La première partie, intitulée « Combattre l’occupation ontologique, l’apocalypse en cours », relate le travail effectué sur la ferme à partir de 2019, en réaction à l’exploitation continue des travailleurs agricoles immigrés dans la vallée du Connecticut et suite à la première présidence Trump. Pendant la pandémie de Covid-19, la coopérative est devenue un pilier d’un réseau d’aide mutuelle, fournissant de la nourriture gratuite aux communautés et participant à une économie de solidarité régionale. L’étude analyse la résistance constante à l’occupation ontologique de la modernité occidentale et la manière dont elle continue de nous façonner. L’obtention d’une subvention de 140 000 $ par la ferme sert de point de départ pour théoriser la capture et l’impact de l’introduction de tracteurs, d’outils et de plastiques, qui ont radicalement modifié les pratiques agricoles et les aspirations des membres.

L’argumentation est approfondie en retraçant l’histoire du « progrès » dans ce paysage : comment les clôtures, les tracteurs, les pesticides, les engrais, les herbicides, les plastiques, les désherbants, les tondeuses à gazon, ainsi que les marchés, les documents administratifs, les baux, les permis et les normes ont façonné le monde et continuent de nous façonner. En examinant les actes de propriété, les archives, les musées et les témoignages oraux, l’étude montre comment la terre est devenue une « terre », comment les agriculteurs (et autres) sont devenus des « professionnels » (et donc dépendants du travail réduit), comment les tondeuses à gazon ont créé des « tondeurs de pelouse », comment les supermarchés ont conçu des légumes « parfaits », et comment les herbicides ont défini les « mauvaises herbes » et les « ravageurs ».

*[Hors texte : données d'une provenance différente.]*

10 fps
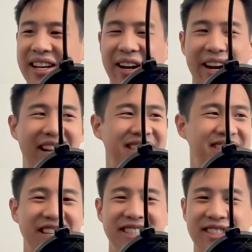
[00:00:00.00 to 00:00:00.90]
All right, let's
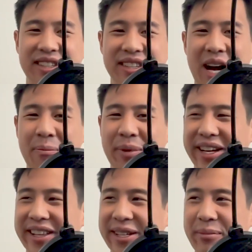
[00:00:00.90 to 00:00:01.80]
change
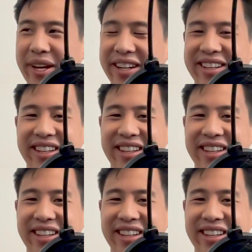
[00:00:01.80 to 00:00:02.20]
topic a little bit.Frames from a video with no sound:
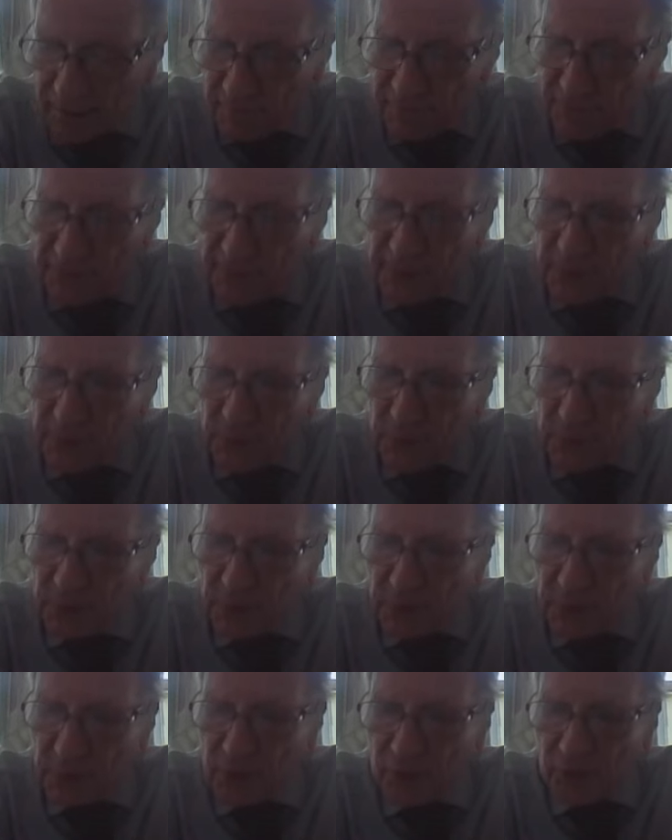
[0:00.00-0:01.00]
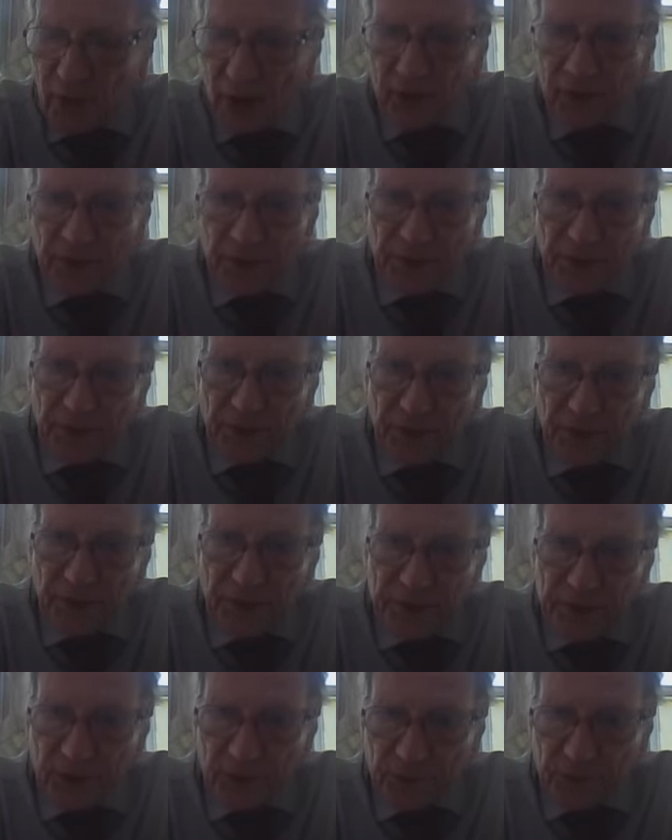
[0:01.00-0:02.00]
very good chance that there are
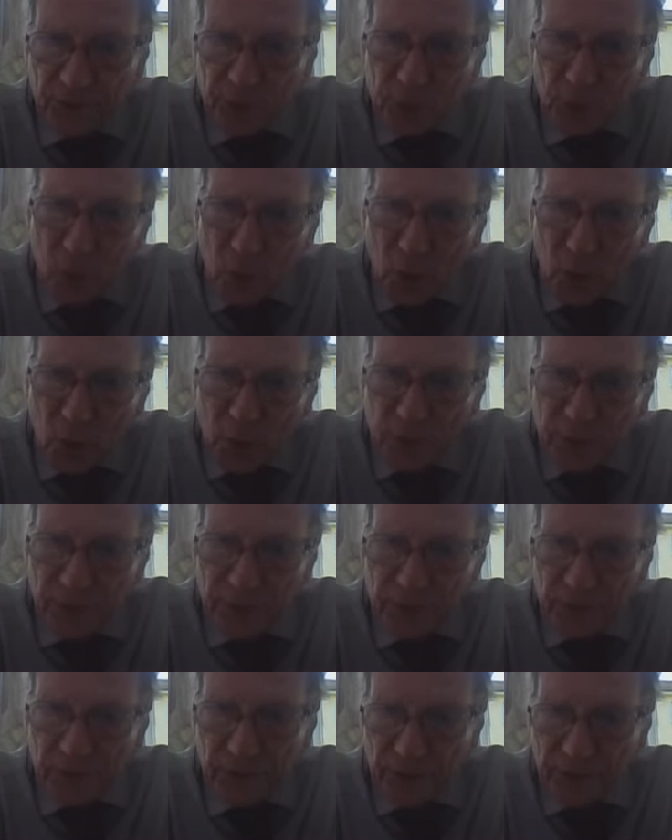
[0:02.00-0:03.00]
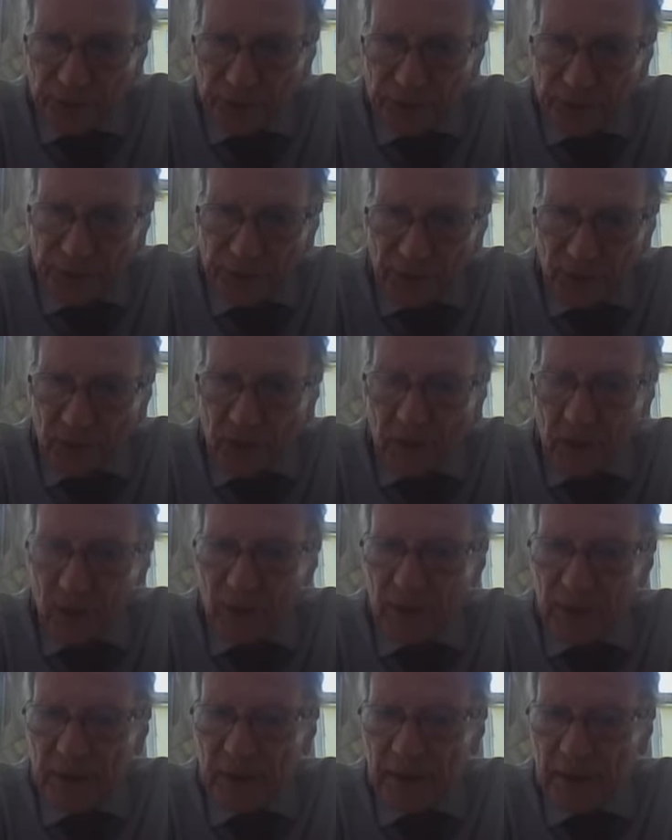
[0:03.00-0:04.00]
natural water sources along
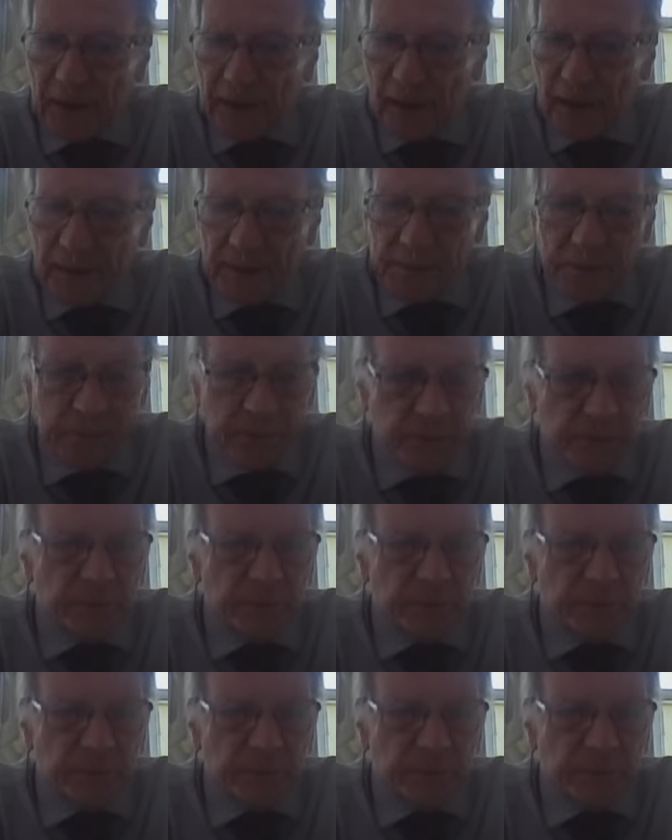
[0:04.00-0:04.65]
the ley line,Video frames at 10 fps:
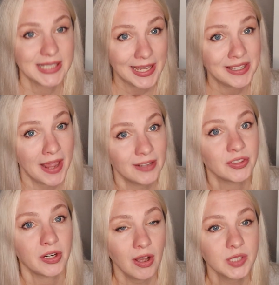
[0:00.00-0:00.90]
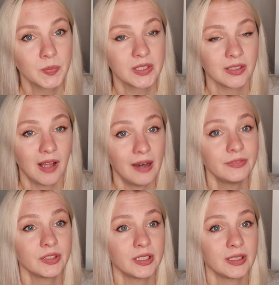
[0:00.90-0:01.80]
psychiatric hospital
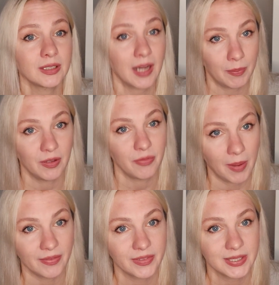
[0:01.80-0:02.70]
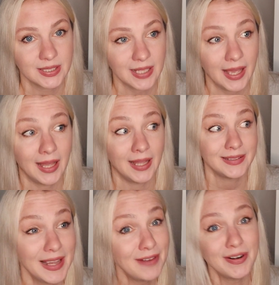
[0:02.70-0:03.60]
after a couple of months,
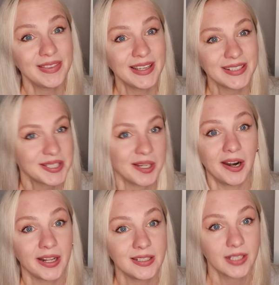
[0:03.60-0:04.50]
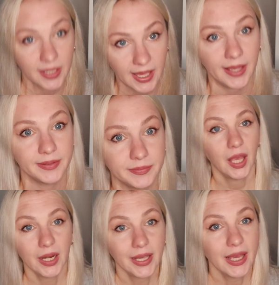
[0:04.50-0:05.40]
and everything started again.
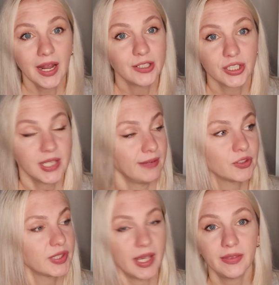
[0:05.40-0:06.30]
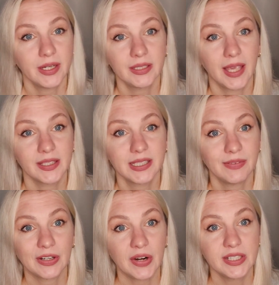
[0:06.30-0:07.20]
And again, I just have to say that it gets
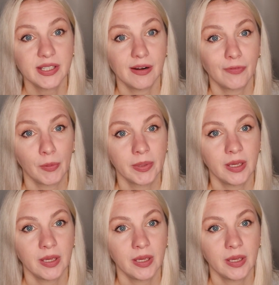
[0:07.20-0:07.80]
even crazier from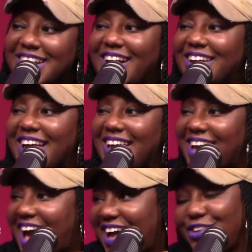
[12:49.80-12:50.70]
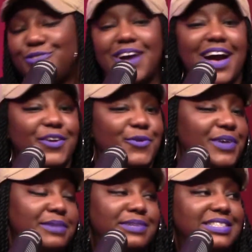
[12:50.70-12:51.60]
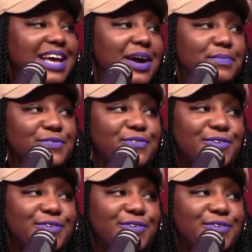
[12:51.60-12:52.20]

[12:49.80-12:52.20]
y'all. Like I knew how to web design before.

Un intermède, « Rupture ontologique, l’année de jachère », relate une conversation avec une organisation à but non lucratif qui envisageait d’acheter les produits de la ferme, mais a finalement renoncé en raison de la composition raciale de la ferme. Cette rencontre sert à plaider pour une politique constructiviste fondée sur la solidarité à travers la différence, plutôt qu’une politique identitaire soumise à la capture par les élites. L’étude soutient que l’attachement de cette dernière au progressisme libéral entrave notre progression vers la libération collective. Pendant cette même saison, la coopérative a choisi de se reposer et de laisser la terre en jachère. Au cours de cette année de jachère, divers membres de la communauté ont réagi à la terre « sauvage ». Ces réactions sont utilisées pour théoriser les terres sauvages en jachère comme une rupture ontologique nécessaire vers la re/conception des mondes, considérant la terre comme un guide fugitif pour nous aider à nous orienter hors de l’imaginaire moderniste dominant.

La dernière partie, « Construire une autre ontologie », s’inscrit dans la lignée des anthropologues qui nous invitent à explorer le spéculatif comme moyen de naviguer dans ces temps incertains. Elle explore le potentiel du « sauvage » et examine les moyens de connaître, d’être et d’agir dans le passé, le présent et l’imagination. L’étude vise à re/communaliser tous les aspects de la vie, en suivant le calendrier lunaire de ces terres non utuck et en perturbant l’ordre épistémique dominant en déstabilisant les notions modernes d’humanité, de temps linéaire et de progrès, ainsi que les frontières entre nous-mêmes, les autres, la terre, les roches, les animaux, les esprits, les plantes, les ancêtres, les plastiques, les passés, les présents et les futurs.